Isolation of Microglia from the Cortex of an Adult Mouse Brain
Transkript
First, use a razor blade to chop each brain region into fine pieces that are less than 1 cubic millimeter. Using a 1-milliliter pipette with the tip cut off, transfer the tissue pieces into pre-chilled Dounce homogenizers. Homogenize the tissue by slowly twisting the piston in and out of the Dounce homogenizer for 6 to 10 full strokes until no visible chunks are present. Then, transfer the dissociated tissues into 50-milliliter tubes through 70-micrometer strainers.
Rinse each Dounce homogenizer and piston with a total of 6 milliliters of cold medium A, then transfer the rinsing to a 15-milliliter tube for centrifugation. Centrifuge single-cell suspension at 400 times g and at 4 degrees Celsius for 5 minutes with a break at 5.
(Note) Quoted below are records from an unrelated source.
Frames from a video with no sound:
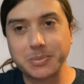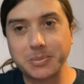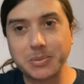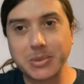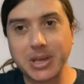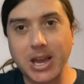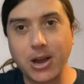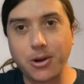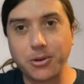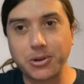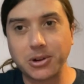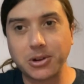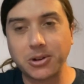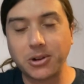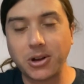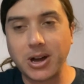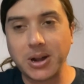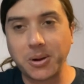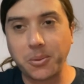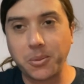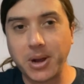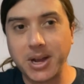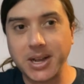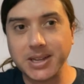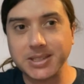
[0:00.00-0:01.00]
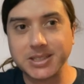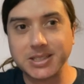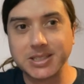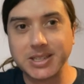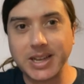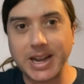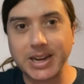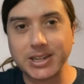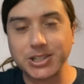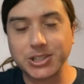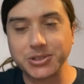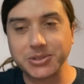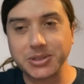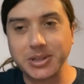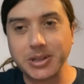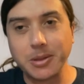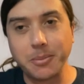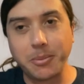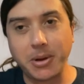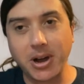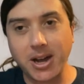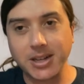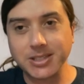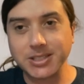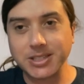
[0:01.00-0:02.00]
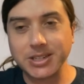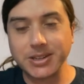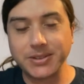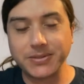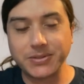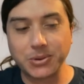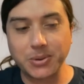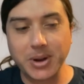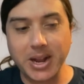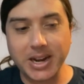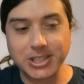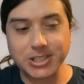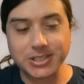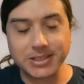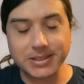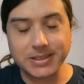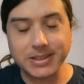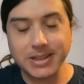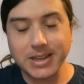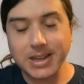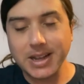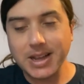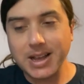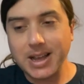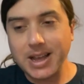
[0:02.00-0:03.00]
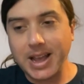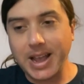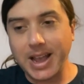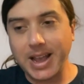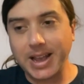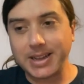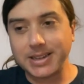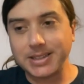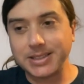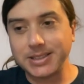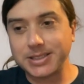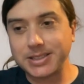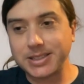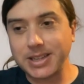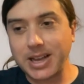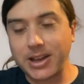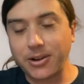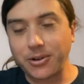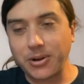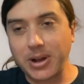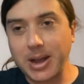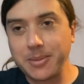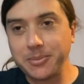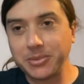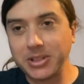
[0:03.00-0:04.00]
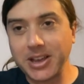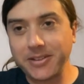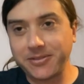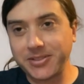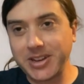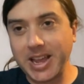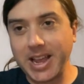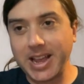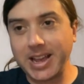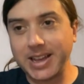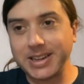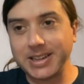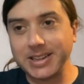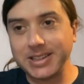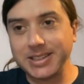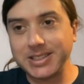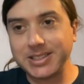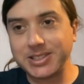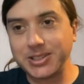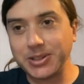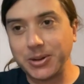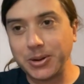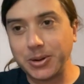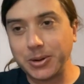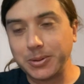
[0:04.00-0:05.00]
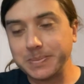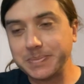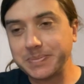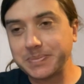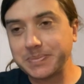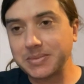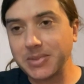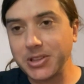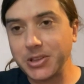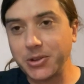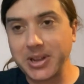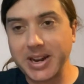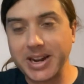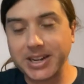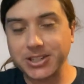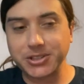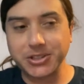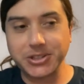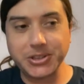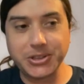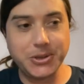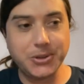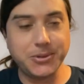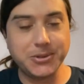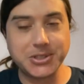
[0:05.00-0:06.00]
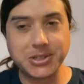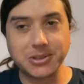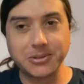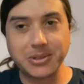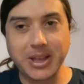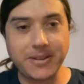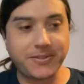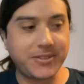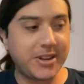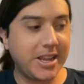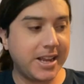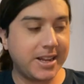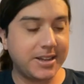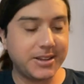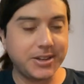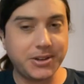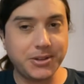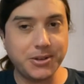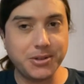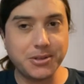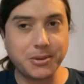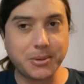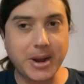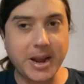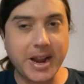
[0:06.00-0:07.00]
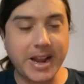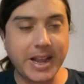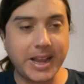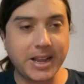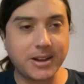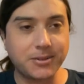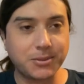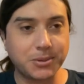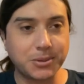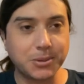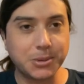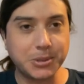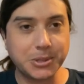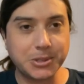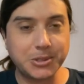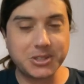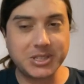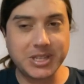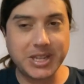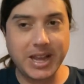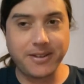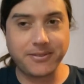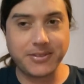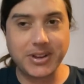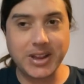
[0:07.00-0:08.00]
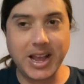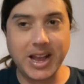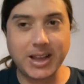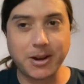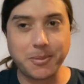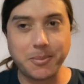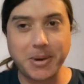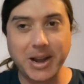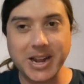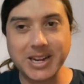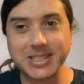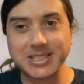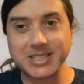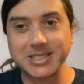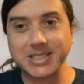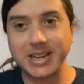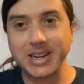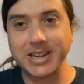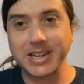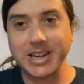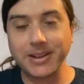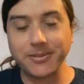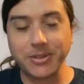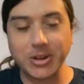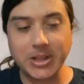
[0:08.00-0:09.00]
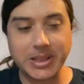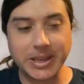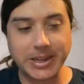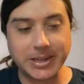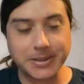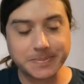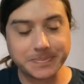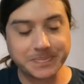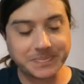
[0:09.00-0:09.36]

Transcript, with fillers: counterclockwise is actually the positive direction. And I don't know, I'm left handed, so you can actually use your left hand to do the right hand rule, you just have to add a minus sign to everything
Rinse one large depletion column and three large selection columns in a magnetic separator with 3 milliliters of MCS. When the centrifugation for the tissue samples is complete, pipette out and discard the supernatant without disturbing the pellet. Resuspend the cells in MCS buffer that contains RNase inhibitor.
Add 100 microliters of myelin removal beads to each tube containing resuspended cells from the cortex and cerebellum, and add 50 microliters of myelin removal beads to each of the tubes containing resuspended cells from the hippocampus and striatum. Incubate the tubes on ice for 10 minutes.
After this, add MCS to the tube containing cortical cells to bring its volume up to 2 milliliters, and to the remaining tubes to bring each of their volumes up to 1 milliliter. Once the columns are empty of rinsing buffer, load 2 milliliters of cortical cells onto the large depletion column and 1 milliliter of each other cell suspension onto separate large selection columns. Next, wash the large depletion column once with 1 milliliter of MCS buffer, and wash each large selection column twice using 1 milliliter of MCS buffer for each wash.